Copy out the data word for word. The images are not part of the copy.
%%
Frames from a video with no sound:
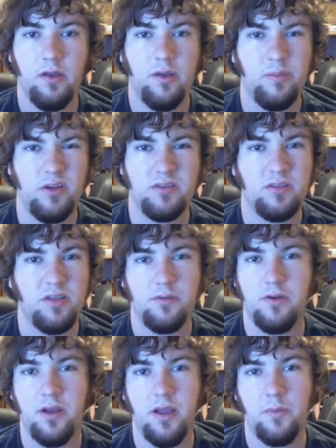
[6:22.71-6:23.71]
much
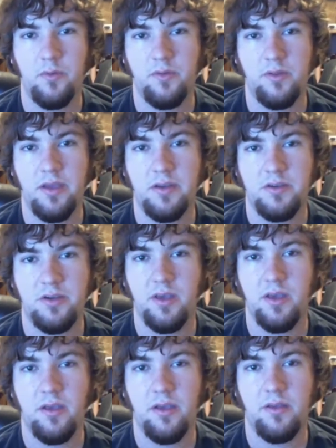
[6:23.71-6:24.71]
like what happened with the
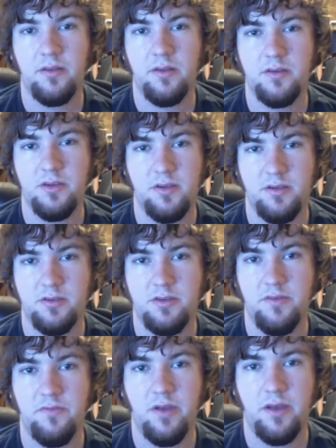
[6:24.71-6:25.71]
H&K and the
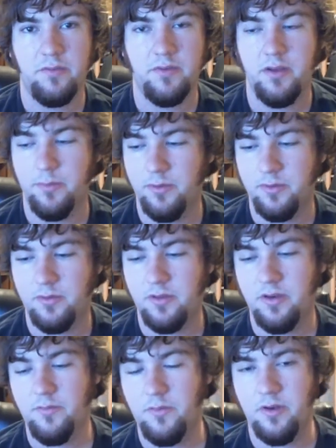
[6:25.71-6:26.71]
GSG-5 debacle
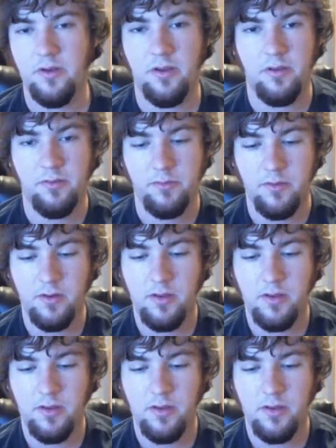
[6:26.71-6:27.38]
that went down.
%%
▸ WORKED SOLUTION
Frames from a video with no sound:
[6:22.71-6:23.71]
much
[6:23.71-6:24.71]
like what happened with the
[6:24.71-6:25.71]
H&K and the
[6:25.71-6:26.71]
GSG-5 debacle
[6:26.71-6:27.38]
that went down.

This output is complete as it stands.